Resistance to colonial power

Since the blacks were prohibited from organizing trade unions, they formed a number of “welfare societies” instead. It was the beginning of active resistance to colonial power. The associations eventually merged into a federation that had a clear political character and, in 1951, took the name of North Rhodesia’s African National Congress (abbreviated in English to the ANC, not to be confused with the ANC in South Africa).

The country’s whites had long supported the British plans to merge Northern Rhodesia with Southern Rhodesia and Nyasaland (now Malawi), which would strengthen the power of the whites. The ANC fought in vain against these plans, and in 1953 the three colonies of the Central African Federation were united.

At the end of the 1950s, a group of young radicals, led by teacher Kenneth Kaunda, broke out of the ANC and formed the Nationalist and Socialist-oriented United National Independence Party ( UNIP). They demanded the independence of Northern Rhodesia and launched a disobedience campaign against the British.

Independence 1964

In the elections that the British agreed to hold in 1962, UNIP won a major victory among African voters and could form the country’s first black majority government. Britain realized that the colonial rule was doomed. In 1963, the Central African Federation was dissolved. Shortly thereafter, UNIP won the country’s first general election, and Kaunda became prime minister. On October 24, 1964, the independent Republic of Zambia was proclaimed with Kaunda as its first president.
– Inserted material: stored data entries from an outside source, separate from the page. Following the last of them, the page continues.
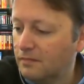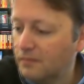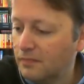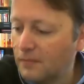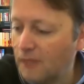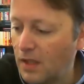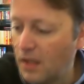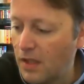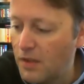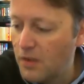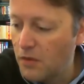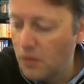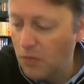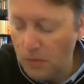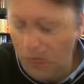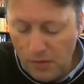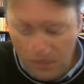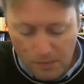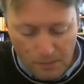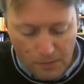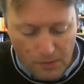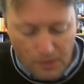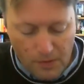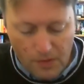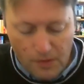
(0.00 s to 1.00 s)
That's
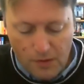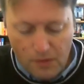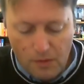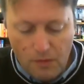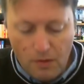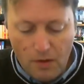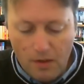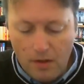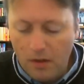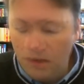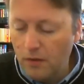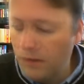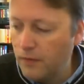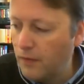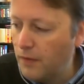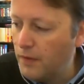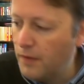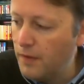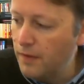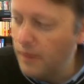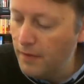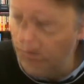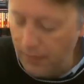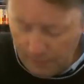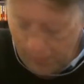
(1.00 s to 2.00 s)
awesome because it's quite
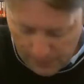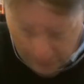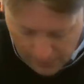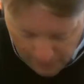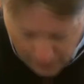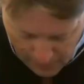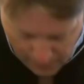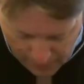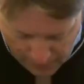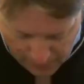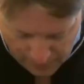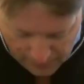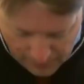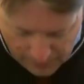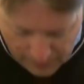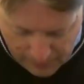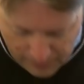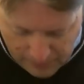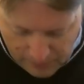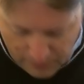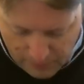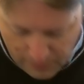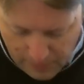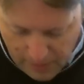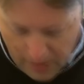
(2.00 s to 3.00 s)
often the
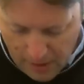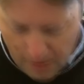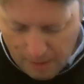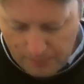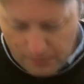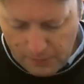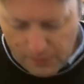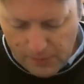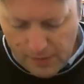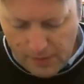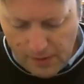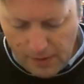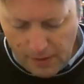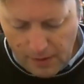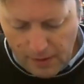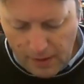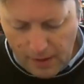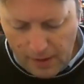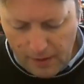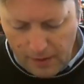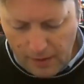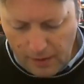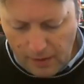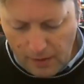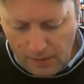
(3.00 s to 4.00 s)
little cables like
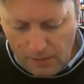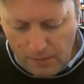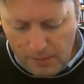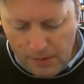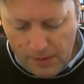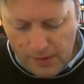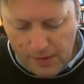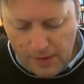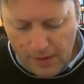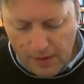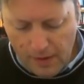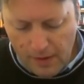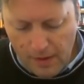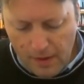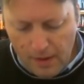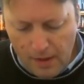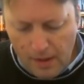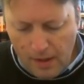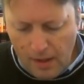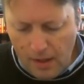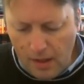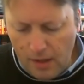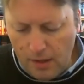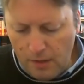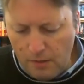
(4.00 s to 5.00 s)
that go missing.
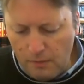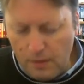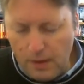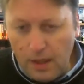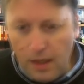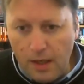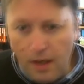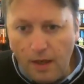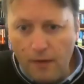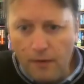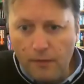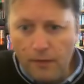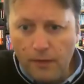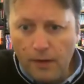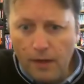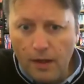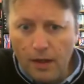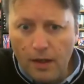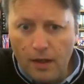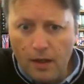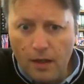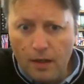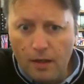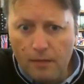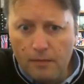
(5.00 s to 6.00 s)
And then we have
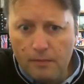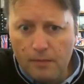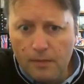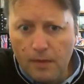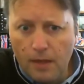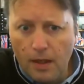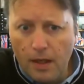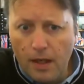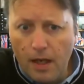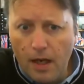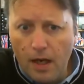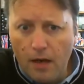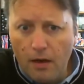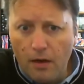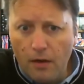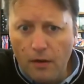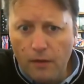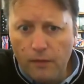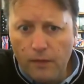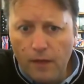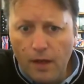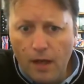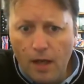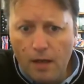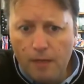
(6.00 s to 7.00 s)
an
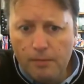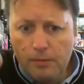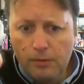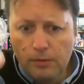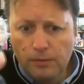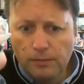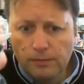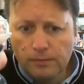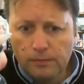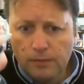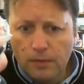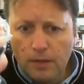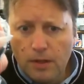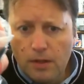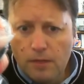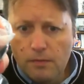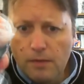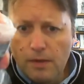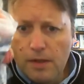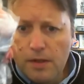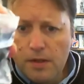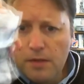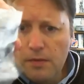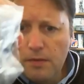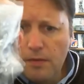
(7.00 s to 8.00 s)
RF cable, one of the
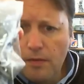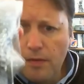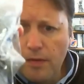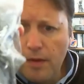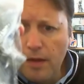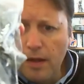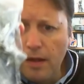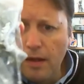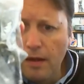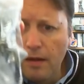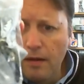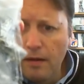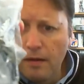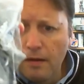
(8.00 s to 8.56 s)
ones with the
Unlike Southern Rhodesia, Northern Rhodesia had no extensive white landowner class. This is the main reason why the countries met with different fates. Southern Rhodesia, ruled by a minority of land-owning whites, unilaterally proclaimed independence in 1965, but African majority rule was not introduced until 1980.

2010

December

Chiluba’s wife is acquitted

The Supreme Court cancels prison sentence against President Chiluba’s wife Regina, convicted of corruption.

October

Clash of working conditions

Eleven Zambians are injured when gunfire erupts in a Chinese payroll dispute. Two officers at the company are charged with attempted murder but are acquitted.

August

Two months in prison for George Mtombo

Former Secretary of Defense George Mtombo is sentenced to two months in prison for check fraud. The opposition claims that President Banda exerted pressure on the judiciary to get Mtombo convicted. Mtombo has made himself known as one of Banda’s earliest critics.
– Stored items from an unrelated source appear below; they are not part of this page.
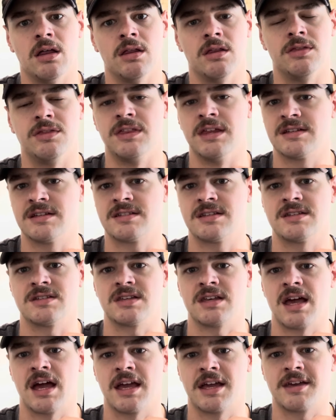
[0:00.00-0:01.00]
this is
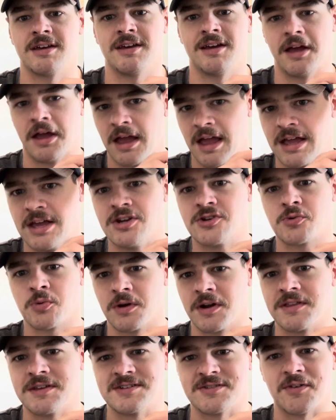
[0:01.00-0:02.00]
like, each
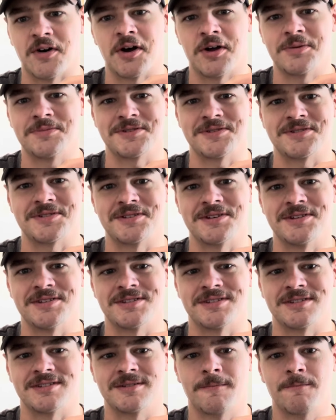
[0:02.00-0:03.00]
one of these volumes
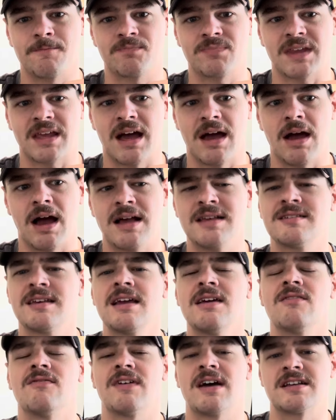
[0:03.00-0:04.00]
is I
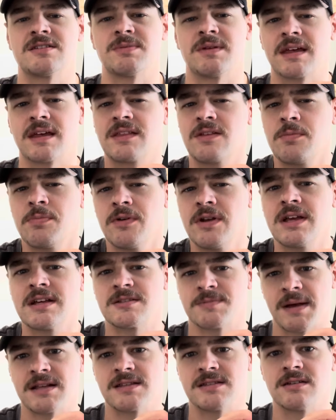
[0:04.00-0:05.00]
say investment. Like, they're pretty
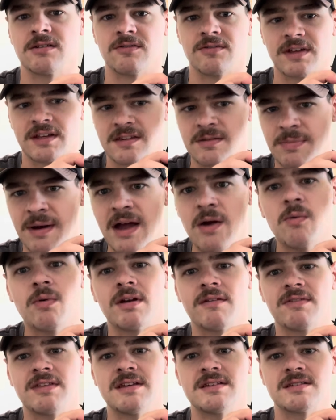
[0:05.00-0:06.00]
expensive. Like, to buy one
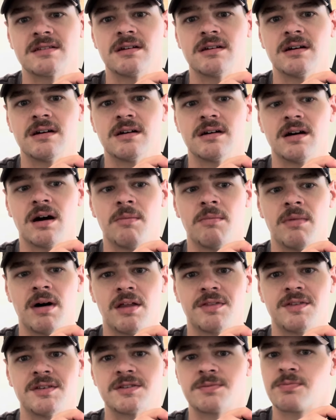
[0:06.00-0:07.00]
of these a
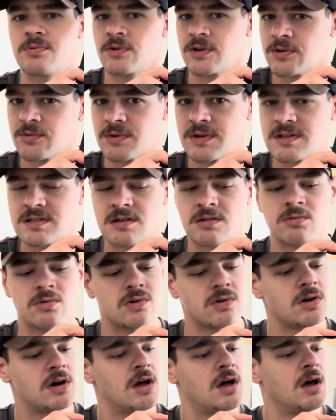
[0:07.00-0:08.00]
month is pretty
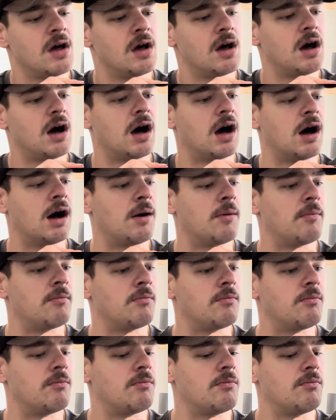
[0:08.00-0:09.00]
reasonable
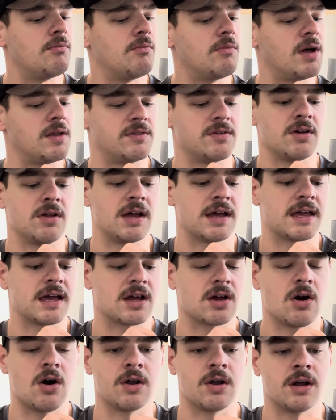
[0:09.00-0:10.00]
until I get
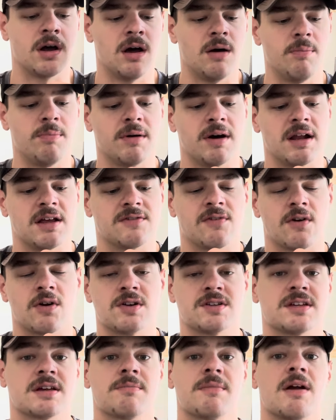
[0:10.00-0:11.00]
caught up. But as far
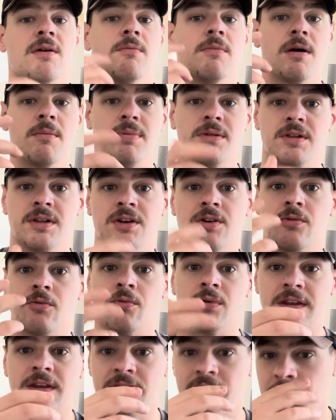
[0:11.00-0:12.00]
as like my ability to
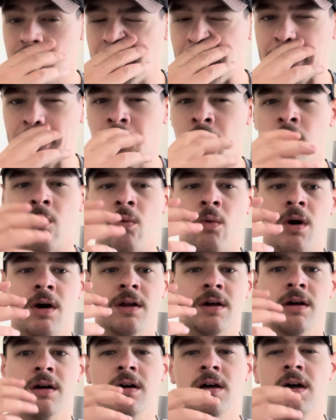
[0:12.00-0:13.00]
read them, I don't want
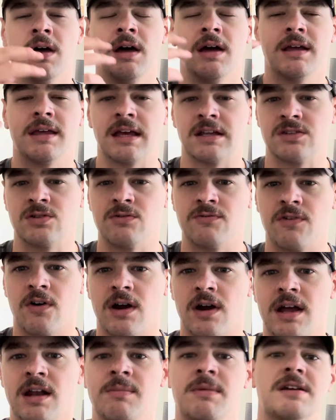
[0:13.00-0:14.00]
to get too far
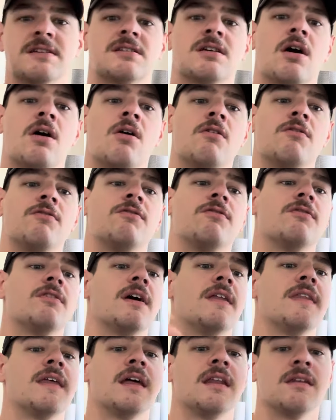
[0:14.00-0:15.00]
ahead of myself.
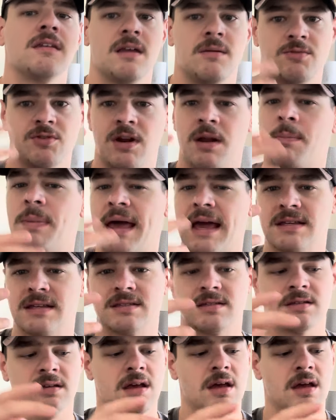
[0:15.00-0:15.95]
And then I'm trying to pace,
Decisions on hydro power plants in Kafue

The government decides to build a hydroelectric power plant with Chinese assistance in the Kafue River.

February

Zambia and China are expanding cooperation

President Banda visits Beijing. Zambia and China decide to form a common economic zone and increase cooperation on mineral extraction. Zambia also receives a loan of $ 1 billion, which corresponds to 40 percent of the total foreign debt.